§ **Your task**
From the records below, set down exactly the lines starting with the line that contains "(11.00 s to 12.00 s)" and going on through the line that contains "Word for word: Next". Nothing else is wanted.

[Dataset entries]
********************

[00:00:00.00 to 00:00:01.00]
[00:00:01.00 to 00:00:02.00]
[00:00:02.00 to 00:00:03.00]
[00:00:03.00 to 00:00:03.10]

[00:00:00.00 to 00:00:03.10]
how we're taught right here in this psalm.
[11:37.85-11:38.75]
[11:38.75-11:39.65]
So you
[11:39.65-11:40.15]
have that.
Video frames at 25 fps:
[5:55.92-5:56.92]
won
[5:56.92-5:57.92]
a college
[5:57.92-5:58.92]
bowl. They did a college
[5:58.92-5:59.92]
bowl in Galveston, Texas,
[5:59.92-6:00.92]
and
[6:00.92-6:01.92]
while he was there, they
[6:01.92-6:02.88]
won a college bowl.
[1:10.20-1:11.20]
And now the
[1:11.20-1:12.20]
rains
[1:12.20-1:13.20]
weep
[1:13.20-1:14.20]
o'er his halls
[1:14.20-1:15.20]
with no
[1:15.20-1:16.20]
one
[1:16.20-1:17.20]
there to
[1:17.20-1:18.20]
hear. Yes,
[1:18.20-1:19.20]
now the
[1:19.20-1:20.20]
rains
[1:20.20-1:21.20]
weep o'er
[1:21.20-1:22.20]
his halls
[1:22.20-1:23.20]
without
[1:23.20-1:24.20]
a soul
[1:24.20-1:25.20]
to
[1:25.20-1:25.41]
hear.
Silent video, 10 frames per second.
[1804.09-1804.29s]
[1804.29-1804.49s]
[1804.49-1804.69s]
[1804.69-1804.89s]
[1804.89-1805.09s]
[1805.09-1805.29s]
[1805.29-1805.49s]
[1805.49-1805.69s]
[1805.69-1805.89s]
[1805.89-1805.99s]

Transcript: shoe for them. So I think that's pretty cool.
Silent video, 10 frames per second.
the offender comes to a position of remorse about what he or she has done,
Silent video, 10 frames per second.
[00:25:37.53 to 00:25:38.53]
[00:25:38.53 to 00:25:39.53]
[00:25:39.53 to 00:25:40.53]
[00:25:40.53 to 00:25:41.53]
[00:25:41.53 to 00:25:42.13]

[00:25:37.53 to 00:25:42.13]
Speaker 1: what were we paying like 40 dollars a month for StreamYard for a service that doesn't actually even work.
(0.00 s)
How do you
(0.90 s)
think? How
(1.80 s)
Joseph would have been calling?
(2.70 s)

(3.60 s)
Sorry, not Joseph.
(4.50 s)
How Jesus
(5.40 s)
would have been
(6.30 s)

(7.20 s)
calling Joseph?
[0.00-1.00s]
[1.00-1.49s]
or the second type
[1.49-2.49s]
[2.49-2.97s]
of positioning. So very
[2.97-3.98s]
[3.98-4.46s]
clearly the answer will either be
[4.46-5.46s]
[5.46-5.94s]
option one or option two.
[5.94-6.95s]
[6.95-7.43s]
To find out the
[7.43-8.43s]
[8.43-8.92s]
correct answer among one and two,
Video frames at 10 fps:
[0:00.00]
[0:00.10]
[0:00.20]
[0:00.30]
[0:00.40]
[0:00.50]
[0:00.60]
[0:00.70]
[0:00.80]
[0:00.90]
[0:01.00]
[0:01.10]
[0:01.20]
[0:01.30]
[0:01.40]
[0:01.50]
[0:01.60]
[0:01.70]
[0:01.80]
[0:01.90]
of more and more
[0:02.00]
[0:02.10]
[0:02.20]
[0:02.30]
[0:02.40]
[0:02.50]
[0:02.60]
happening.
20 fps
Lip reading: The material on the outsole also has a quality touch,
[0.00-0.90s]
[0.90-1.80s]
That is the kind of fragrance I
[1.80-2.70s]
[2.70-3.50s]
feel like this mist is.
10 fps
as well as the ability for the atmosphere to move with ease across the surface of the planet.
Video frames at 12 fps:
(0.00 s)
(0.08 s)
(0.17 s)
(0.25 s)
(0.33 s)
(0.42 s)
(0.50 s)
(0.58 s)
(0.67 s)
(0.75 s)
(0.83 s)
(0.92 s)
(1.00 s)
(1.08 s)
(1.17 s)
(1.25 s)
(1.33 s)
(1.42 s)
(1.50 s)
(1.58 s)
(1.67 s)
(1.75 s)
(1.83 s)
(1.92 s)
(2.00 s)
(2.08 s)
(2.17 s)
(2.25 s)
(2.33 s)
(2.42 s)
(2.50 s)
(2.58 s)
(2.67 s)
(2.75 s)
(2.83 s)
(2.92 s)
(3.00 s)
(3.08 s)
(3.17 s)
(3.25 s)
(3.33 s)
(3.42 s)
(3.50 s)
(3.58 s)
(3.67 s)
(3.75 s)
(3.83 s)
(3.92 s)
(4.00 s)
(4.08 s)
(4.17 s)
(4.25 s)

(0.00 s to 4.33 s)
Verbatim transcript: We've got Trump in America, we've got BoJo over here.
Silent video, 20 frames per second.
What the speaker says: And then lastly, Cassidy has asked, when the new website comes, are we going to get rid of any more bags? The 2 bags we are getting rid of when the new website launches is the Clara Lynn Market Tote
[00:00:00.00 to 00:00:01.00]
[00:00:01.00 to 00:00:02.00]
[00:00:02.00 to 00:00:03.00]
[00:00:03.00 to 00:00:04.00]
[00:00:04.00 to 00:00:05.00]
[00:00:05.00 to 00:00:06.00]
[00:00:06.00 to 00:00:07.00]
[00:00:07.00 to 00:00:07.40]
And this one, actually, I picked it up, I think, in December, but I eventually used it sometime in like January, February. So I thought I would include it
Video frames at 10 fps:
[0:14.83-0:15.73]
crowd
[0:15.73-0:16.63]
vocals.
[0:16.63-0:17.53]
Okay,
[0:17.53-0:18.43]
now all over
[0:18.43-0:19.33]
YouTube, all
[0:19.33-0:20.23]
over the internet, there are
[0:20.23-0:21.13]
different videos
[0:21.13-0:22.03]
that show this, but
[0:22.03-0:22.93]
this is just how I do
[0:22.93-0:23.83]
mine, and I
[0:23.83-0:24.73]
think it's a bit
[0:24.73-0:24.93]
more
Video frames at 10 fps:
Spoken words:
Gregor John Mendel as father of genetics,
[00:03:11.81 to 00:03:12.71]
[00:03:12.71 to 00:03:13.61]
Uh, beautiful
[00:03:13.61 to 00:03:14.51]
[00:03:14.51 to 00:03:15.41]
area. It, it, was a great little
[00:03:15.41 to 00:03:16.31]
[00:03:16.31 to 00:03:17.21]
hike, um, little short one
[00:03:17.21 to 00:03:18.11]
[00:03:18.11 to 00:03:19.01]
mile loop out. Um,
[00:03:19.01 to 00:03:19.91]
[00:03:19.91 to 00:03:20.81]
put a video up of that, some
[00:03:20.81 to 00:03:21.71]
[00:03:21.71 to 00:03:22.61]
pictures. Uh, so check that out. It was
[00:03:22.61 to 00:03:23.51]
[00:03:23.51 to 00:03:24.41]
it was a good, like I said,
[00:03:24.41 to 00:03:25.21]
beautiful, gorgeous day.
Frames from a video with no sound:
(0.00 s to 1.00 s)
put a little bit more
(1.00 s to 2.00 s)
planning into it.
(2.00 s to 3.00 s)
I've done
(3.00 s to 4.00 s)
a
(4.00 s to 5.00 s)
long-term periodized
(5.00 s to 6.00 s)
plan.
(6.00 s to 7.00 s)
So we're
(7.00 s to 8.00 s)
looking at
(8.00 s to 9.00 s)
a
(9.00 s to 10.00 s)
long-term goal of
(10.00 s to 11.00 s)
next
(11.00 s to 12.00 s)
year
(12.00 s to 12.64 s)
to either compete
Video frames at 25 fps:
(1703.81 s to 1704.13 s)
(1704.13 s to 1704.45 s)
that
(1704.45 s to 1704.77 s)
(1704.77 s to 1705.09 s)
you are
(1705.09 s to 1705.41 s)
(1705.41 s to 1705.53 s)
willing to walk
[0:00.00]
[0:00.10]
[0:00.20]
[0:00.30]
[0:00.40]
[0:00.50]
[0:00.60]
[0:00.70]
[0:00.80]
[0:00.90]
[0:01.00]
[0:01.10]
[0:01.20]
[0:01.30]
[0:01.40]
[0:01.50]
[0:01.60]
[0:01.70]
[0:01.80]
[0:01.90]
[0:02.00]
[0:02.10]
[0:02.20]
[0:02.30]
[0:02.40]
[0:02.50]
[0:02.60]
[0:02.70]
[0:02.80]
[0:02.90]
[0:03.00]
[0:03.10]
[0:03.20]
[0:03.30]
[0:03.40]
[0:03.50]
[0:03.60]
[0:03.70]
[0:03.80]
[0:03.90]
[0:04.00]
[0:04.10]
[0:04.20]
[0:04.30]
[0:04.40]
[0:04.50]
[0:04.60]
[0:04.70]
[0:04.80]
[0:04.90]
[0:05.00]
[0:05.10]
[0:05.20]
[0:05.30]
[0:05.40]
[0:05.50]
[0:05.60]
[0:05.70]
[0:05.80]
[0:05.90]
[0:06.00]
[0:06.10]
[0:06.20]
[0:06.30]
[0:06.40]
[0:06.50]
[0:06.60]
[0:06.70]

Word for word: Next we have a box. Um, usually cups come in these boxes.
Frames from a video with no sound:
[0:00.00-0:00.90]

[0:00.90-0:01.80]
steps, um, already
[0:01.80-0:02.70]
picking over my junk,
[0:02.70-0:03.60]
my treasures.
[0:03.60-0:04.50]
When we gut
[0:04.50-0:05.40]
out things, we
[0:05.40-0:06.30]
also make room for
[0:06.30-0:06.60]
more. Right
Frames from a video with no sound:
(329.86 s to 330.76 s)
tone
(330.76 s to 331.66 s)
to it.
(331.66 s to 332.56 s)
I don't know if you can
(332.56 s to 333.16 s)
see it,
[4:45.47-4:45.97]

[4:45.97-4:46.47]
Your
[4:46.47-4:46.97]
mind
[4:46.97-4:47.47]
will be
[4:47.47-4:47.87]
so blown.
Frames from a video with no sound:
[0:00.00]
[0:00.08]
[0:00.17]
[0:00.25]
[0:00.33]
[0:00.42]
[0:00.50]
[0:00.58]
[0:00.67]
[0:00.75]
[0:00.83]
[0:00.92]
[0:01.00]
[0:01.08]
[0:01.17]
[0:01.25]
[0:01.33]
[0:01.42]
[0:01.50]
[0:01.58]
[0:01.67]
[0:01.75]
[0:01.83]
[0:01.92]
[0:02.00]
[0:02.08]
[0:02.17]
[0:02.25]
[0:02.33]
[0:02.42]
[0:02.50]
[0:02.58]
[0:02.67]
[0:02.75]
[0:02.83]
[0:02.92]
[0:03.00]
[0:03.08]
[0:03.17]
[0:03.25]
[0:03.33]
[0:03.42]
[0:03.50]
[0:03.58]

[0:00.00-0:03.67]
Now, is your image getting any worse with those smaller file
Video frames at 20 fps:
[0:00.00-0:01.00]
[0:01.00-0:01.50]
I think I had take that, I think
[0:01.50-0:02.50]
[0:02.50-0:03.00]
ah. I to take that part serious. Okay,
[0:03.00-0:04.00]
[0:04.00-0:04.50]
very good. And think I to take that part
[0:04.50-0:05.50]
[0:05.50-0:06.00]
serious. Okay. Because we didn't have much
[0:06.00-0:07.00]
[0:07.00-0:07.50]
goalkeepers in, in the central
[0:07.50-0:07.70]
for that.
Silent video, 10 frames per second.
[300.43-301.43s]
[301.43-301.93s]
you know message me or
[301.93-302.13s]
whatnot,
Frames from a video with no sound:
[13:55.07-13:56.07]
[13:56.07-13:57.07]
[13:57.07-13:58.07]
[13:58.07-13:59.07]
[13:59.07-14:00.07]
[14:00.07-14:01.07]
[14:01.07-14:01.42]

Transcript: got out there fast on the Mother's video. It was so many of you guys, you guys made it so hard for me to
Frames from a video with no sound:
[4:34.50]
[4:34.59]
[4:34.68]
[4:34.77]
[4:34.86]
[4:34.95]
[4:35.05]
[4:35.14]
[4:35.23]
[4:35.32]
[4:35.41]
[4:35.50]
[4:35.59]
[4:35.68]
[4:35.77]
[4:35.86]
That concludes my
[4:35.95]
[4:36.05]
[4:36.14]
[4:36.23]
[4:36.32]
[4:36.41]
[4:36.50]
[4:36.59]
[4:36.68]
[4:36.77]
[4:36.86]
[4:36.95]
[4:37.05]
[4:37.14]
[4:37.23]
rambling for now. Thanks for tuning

********************

§ **Your solution**
(11.00 s to 12.00 s)
year
(12.00 s to 12.64 s)
to either compete
Video frames at 25 fps:
(1703.81 s to 1704.13 s)
(1704.13 s to 1704.45 s)
that
(1704.45 s to 1704.77 s)
(1704.77 s to 1705.09 s)
you are
(1705.09 s to 1705.41 s)
(1705.41 s to 1705.53 s)
willing to walk
[0:00.00]
[0:00.10]
[0:00.20]
[0:00.30]
[0:00.40]
[0:00.50]
[0:00.60]
[0:00.70]
[0:00.80]
[0:00.90]
[0:01.00]
[0:01.10]
[0:01.20]
[0:01.30]
[0:01.40]
[0:01.50]
[0:01.60]
[0:01.70]
[0:01.80]
[0:01.90]
[0:02.00]
[0:02.10]
[0:02.20]
[0:02.30]
[0:02.40]
[0:02.50]
[0:02.60]
[0:02.70]
[0:02.80]
[0:02.90]
[0:03.00]
[0:03.10]
[0:03.20]
[0:03.30]
[0:03.40]
[0:03.50]
[0:03.60]
[0:03.70]
[0:03.80]
[0:03.90]
[0:04.00]
[0:04.10]
[0:04.20]
[0:04.30]
[0:04.40]
[0:04.50]
[0:04.60]
[0:04.70]
[0:04.80]
[0:04.90]
[0:05.00]
[0:05.10]
[0:05.20]
[0:05.30]
[0:05.40]
[0:05.50]
[0:05.60]
[0:05.70]
[0:05.80]
[0:05.90]
[0:06.00]
[0:06.10]
[0:06.20]
[0:06.30]
[0:06.40]
[0:06.50]
[0:06.60]
[0:06.70]

Word for word: Next we have a box. Um, usually cups come in these boxes.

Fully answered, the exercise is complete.